■ How to complete this task: Transcribe all the records exactly and omit any images they hold.

■ Records to use:
━━━━

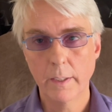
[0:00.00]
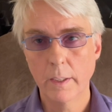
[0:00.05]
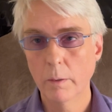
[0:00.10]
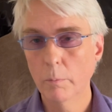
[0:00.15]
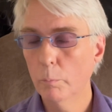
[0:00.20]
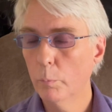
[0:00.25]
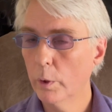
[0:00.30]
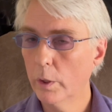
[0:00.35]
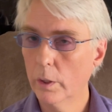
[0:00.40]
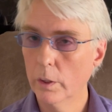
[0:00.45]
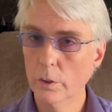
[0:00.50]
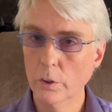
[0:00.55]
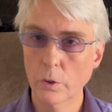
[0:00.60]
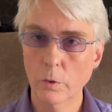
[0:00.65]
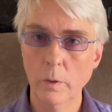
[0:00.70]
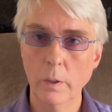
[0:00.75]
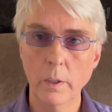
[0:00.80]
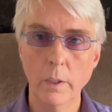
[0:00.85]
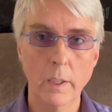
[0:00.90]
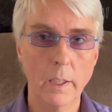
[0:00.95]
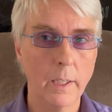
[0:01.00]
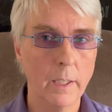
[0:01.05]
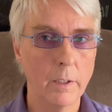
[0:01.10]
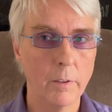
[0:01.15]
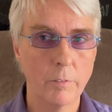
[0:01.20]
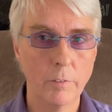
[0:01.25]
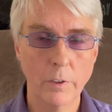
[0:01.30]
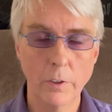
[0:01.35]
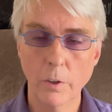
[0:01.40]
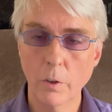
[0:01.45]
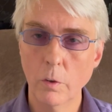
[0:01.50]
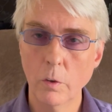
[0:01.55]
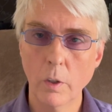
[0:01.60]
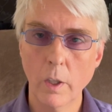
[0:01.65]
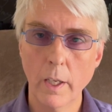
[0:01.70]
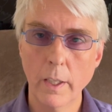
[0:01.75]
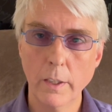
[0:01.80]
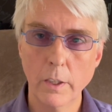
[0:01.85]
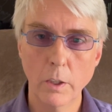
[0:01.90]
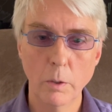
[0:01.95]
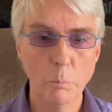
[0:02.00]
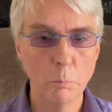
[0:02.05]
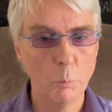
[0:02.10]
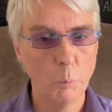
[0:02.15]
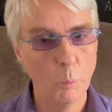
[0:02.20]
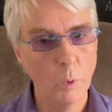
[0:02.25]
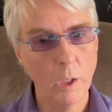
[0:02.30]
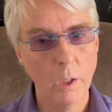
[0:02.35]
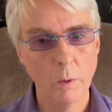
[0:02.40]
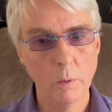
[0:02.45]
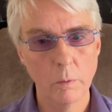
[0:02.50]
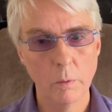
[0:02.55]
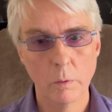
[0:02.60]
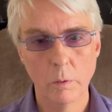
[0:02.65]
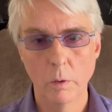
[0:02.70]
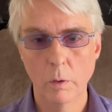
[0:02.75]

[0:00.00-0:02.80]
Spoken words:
them, we can do it. And if you don't like them, well,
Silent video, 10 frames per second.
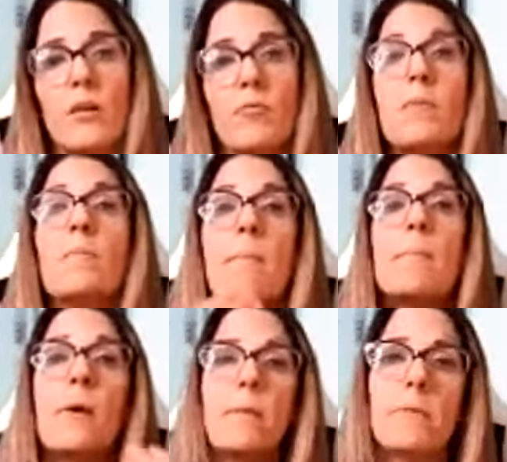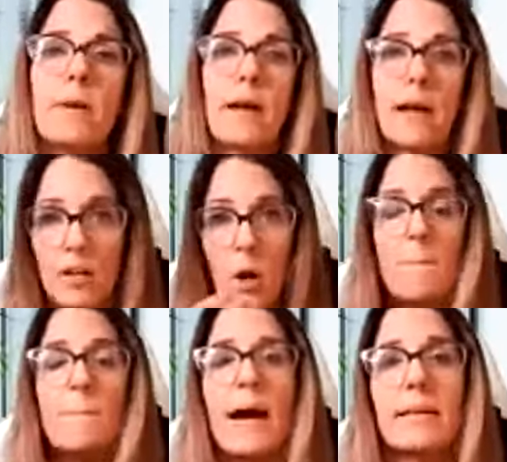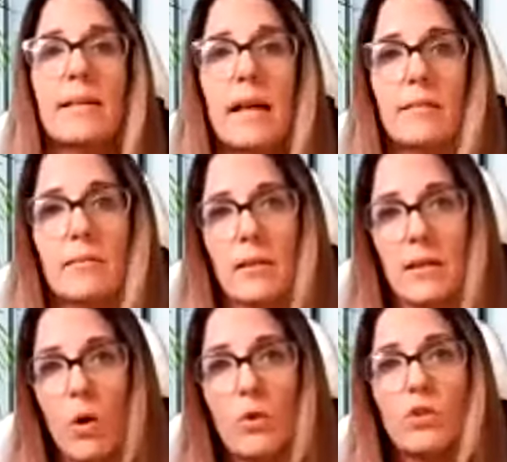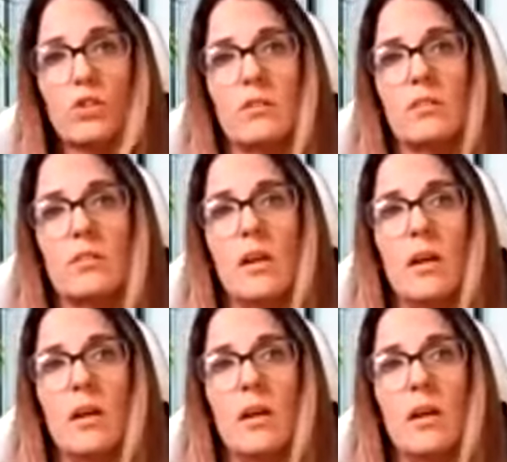remember and come back that emotions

━━━━

■ Written solution:
[0:00.00]
[0:00.05]
[0:00.10]
[0:00.15]
[0:00.20]
[0:00.25]
[0:00.30]
[0:00.35]
[0:00.40]
[0:00.45]
[0:00.50]
[0:00.55]
[0:00.60]
[0:00.65]
[0:00.70]
[0:00.75]
[0:00.80]
[0:00.85]
[0:00.90]
[0:00.95]
[0:01.00]
[0:01.05]
[0:01.10]
[0:01.15]
[0:01.20]
[0:01.25]
[0:01.30]
[0:01.35]
[0:01.40]
[0:01.45]
[0:01.50]
[0:01.55]
[0:01.60]
[0:01.65]
[0:01.70]
[0:01.75]
[0:01.80]
[0:01.85]
[0:01.90]
[0:01.95]
[0:02.00]
[0:02.05]
[0:02.10]
[0:02.15]
[0:02.20]
[0:02.25]
[0:02.30]
[0:02.35]
[0:02.40]
[0:02.45]
[0:02.50]
[0:02.55]
[0:02.60]
[0:02.65]
[0:02.70]
[0:02.75]

[0:00.00-0:02.80]
Spoken words:
them, we can do it. And if you don't like them, well,
Silent video, 10 frames per second.
remember and come back that emotions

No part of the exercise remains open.